„Endspiel“ vs. „Ein Fall für Boris“

Beide Stücke spielen sich in einem Raum ab, der karg ausgestattet ist. Hamm, der blinde Alte, entspricht im Vergleich zu „Ein Fest für Boris“ der beinlosen Guten. Beide Hauptfiguren können sich nicht mehr selbständig bewegen, beide sind wortführend und dirigieren ihre Diener (Clov bzw. Johanna) herum. Hamm sitzt in einem mit Röllchen versehenen Sessel, währenddem die Gute in einem Rollstuhl sitzt. Die Eltern Hamms, Nagg und Nell, sind ebenfalls beinlos und in den Mülltonnen jeglicher Bewegungsfreiheit beraut. In „Ein Fest für Boris“ kommt die Bewegungslosigkeit in den Figuren der beinlosen Krüppel zum Ausdruck: Alle ausser Johanna sind beinlos. Die Bewegung der Personen ist in beiden Stücken auf eine Person fixiert, Johanna bzw. Clov. Johanna ist analog zu Clov in „Endspiel“ die untergeordnete, dienende Figur.

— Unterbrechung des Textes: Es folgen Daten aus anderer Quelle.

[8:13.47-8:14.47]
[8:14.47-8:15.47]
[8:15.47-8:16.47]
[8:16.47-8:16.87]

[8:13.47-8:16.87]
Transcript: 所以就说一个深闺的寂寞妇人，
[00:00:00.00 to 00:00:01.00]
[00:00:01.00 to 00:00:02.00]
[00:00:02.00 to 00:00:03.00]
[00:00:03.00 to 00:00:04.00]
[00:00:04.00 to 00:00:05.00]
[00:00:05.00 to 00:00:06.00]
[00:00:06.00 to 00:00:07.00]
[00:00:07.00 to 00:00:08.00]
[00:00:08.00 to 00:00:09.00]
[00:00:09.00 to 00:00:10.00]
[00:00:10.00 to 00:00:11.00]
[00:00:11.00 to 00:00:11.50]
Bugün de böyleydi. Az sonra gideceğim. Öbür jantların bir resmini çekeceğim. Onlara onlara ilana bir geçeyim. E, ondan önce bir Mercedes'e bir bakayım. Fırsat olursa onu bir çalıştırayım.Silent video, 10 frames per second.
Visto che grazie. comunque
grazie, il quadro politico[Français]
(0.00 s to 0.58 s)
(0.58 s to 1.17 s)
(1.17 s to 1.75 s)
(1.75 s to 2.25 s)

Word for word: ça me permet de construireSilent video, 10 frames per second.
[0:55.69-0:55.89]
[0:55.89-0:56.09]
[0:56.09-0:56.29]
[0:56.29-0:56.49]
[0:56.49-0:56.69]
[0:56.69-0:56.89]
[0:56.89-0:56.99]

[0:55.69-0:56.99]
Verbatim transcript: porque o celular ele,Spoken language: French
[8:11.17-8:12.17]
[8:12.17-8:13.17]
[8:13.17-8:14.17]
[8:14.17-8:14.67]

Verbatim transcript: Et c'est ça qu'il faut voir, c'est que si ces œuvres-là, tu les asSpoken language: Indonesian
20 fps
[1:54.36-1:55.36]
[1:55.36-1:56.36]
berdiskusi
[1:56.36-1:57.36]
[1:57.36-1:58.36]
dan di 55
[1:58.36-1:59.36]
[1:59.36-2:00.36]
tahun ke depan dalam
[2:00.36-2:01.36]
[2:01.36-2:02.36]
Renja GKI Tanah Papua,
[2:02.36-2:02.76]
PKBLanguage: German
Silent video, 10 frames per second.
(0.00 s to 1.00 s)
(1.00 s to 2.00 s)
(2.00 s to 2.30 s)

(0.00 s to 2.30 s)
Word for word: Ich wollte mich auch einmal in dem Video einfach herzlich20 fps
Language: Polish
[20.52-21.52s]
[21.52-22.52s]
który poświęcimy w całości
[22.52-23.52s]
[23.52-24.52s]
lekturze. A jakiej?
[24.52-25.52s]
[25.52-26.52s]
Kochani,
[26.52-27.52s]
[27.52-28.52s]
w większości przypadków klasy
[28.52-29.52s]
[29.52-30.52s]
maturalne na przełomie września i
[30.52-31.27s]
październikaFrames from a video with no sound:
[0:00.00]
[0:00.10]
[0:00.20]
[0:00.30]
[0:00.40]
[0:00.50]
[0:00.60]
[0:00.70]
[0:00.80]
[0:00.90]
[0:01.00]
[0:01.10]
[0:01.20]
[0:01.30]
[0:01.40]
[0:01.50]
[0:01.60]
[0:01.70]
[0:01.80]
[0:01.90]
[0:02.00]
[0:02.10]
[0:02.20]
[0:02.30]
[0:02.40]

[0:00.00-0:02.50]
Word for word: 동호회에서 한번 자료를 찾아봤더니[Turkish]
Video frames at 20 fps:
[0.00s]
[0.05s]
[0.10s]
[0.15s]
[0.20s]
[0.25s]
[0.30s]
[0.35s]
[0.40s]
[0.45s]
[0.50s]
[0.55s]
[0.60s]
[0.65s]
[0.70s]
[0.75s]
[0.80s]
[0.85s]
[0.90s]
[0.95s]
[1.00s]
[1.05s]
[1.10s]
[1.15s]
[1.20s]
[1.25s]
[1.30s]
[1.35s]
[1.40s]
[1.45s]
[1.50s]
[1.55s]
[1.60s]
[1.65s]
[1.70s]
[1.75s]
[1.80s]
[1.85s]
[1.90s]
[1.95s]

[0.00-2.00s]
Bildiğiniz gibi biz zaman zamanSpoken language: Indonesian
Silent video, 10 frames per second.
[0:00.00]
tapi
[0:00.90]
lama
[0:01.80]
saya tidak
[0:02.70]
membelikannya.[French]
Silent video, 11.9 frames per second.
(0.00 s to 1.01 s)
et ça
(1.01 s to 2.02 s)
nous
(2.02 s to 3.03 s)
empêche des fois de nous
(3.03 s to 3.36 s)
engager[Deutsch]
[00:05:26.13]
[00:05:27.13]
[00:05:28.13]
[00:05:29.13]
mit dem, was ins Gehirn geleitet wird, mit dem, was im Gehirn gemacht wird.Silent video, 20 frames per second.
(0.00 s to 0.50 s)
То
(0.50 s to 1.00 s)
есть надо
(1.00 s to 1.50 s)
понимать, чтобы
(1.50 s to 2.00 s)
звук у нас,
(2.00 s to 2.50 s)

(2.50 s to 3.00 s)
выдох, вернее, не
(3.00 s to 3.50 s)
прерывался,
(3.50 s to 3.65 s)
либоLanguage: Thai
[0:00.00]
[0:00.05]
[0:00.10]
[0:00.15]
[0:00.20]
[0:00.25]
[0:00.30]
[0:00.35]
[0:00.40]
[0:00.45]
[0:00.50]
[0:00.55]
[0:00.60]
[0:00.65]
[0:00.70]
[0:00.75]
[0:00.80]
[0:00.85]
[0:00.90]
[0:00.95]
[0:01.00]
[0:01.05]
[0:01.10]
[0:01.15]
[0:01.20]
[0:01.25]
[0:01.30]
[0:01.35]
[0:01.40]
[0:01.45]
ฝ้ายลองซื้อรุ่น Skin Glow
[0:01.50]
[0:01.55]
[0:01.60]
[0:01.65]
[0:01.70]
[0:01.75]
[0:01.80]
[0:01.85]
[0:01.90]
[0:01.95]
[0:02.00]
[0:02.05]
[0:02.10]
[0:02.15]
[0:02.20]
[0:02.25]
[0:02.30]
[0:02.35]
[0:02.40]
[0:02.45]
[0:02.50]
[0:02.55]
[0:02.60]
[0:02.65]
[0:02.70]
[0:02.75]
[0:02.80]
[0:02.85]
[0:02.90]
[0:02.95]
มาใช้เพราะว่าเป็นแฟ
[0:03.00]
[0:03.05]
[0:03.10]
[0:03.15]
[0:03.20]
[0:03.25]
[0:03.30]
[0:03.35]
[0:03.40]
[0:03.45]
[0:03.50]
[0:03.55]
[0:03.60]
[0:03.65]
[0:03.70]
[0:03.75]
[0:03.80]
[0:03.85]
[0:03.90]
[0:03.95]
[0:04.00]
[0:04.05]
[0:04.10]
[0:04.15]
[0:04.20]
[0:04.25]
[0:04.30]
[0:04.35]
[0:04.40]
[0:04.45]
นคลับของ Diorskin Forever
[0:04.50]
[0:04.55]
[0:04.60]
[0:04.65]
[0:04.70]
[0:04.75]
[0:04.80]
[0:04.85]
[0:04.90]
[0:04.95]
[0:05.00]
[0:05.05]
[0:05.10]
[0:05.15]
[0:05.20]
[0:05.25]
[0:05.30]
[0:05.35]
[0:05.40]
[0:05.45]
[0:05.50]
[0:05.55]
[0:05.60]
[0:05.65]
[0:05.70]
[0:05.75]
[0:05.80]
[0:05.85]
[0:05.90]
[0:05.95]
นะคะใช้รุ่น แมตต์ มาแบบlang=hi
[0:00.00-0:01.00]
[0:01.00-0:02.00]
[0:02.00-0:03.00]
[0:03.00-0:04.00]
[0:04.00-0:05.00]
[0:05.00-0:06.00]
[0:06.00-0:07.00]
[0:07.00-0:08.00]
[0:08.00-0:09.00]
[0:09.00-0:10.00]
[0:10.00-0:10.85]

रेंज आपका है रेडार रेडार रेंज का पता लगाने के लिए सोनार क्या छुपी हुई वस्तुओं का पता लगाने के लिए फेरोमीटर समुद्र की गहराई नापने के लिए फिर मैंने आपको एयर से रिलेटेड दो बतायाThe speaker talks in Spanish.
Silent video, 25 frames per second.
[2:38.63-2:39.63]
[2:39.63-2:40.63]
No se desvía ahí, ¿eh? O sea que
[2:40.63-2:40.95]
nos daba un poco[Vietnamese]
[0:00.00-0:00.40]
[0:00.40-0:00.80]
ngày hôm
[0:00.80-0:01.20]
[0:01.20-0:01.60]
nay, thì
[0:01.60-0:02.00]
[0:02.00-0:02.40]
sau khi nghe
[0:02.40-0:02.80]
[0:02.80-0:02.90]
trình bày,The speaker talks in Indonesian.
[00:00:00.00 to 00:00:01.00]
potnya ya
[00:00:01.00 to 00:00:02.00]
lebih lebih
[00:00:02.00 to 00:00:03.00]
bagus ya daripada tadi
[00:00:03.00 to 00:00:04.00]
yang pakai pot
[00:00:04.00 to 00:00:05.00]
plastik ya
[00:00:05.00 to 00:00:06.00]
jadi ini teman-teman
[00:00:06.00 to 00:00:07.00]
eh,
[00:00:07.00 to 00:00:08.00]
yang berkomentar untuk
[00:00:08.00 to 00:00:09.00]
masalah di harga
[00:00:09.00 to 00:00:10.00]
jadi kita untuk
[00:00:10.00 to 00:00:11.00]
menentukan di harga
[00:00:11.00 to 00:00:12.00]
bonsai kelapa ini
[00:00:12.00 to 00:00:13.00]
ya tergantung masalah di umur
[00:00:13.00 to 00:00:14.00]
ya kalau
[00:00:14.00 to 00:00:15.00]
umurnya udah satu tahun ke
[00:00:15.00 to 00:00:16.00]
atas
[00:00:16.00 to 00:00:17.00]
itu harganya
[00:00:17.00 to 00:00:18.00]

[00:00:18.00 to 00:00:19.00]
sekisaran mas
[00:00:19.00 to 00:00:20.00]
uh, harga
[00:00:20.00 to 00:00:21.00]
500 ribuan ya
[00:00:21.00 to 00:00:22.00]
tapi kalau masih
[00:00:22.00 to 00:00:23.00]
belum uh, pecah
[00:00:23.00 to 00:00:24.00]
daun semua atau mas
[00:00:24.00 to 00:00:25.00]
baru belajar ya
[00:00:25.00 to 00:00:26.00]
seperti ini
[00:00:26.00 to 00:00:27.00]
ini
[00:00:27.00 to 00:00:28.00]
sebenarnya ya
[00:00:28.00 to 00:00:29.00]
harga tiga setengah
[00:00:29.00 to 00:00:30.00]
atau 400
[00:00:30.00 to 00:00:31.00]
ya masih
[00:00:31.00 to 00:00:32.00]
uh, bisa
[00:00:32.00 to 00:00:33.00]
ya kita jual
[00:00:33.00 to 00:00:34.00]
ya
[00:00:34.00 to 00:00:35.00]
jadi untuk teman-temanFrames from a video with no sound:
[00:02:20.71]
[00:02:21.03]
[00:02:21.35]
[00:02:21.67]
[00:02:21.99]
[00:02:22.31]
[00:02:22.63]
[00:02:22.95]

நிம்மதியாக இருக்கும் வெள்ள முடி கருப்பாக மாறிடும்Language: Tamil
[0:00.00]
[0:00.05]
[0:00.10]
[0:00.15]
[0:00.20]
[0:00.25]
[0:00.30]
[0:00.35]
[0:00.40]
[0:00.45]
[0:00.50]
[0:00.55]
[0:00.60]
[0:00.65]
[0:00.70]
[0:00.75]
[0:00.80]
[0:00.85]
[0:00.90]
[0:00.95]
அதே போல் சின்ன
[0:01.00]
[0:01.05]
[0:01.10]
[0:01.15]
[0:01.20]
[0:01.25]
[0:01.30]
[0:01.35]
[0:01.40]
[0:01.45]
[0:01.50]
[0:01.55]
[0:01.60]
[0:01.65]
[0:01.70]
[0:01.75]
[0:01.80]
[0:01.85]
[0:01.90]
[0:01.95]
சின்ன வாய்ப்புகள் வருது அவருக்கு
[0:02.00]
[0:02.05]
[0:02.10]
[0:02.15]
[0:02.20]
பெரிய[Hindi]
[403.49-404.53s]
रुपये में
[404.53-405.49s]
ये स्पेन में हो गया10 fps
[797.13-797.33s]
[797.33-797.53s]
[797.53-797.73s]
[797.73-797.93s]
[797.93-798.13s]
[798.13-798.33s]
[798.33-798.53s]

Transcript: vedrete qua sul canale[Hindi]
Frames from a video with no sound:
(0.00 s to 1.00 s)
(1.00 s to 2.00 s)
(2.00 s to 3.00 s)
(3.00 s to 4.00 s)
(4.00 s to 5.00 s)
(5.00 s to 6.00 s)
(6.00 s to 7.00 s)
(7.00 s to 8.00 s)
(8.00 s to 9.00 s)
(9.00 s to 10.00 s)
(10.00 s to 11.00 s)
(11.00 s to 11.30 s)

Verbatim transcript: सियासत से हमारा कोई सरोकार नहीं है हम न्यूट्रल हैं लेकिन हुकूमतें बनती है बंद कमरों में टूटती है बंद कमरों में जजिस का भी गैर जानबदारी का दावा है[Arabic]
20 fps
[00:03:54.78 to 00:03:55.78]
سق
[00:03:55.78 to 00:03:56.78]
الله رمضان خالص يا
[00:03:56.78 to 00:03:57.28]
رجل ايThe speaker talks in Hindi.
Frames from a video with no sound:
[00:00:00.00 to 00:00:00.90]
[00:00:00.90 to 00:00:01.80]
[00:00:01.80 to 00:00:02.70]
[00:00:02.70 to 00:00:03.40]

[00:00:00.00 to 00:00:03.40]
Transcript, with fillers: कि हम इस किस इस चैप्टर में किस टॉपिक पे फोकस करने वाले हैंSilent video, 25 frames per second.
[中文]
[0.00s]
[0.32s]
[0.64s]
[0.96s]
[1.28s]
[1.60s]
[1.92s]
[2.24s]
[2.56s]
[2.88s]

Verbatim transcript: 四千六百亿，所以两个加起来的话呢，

Zwischen Johanna und Boris zeichnet sich eine gewisse Solidarität gegen die Gute ab, ähnlich zwischen Hamms Eltern und Clov gegen Hamm. Nell, die Mutter Hamms, ermutigt Clov heimlich wegzugehen. Johanna schenkt Boris Äpfel, wohlwissend, dass die Gute, das Geräusch, wenn jemand in einen Apfel hineinbeisst, nicht ausstehen kann. Diese Solidarität kommt aber nur schwach zum Ausdruck, denn die abhängigen Figuren sind zwar miteinander verbunden, da sie sich in einer ähnlichen untergeordneten Lage befinden, aber die Deformation und die Bewegungslosigkeit scheint sich bereits auf diese Figuren übertragen zu haben. Wieso gehorchen Johanna bzw. Clov in jeder Situation ihren Vorgesetzten, wieso lassen sich beide bedingungslos tyrannisieren? Selbst Clov stellt sich diese Frage. Sie scheinen keine Hoffnung mehr auf eine bessere Situation zu haben. In Endspiel ist das Ende vorgezeichnet. Die Aussenwelt ist tod, es geht zu Ende, alles wird hoffnungslos. Die Personen gehen dem gleichen Schicksal entgegen. Clov, Nagg und Nell kommen trotz Hamms Machtposition zu Wort. In „Ein Fest für Boris“ ist jede Person hingegen in ihrer eigenen Verzweiflung gefangen, Johanna zum Schweigen verurteilt. Sie hat aufgehört, auf die Fragen der Guten zu antworten, weil ihr diese gar nicht mehr zuhört. Die Gute verfällt der Wahnidee, sich einen Mann zu kaufen, um nicht mehr alleine zu sein, muss aber einsehen, dass ihr diese Entscheidung nicht zu ihrem Glück verhilft.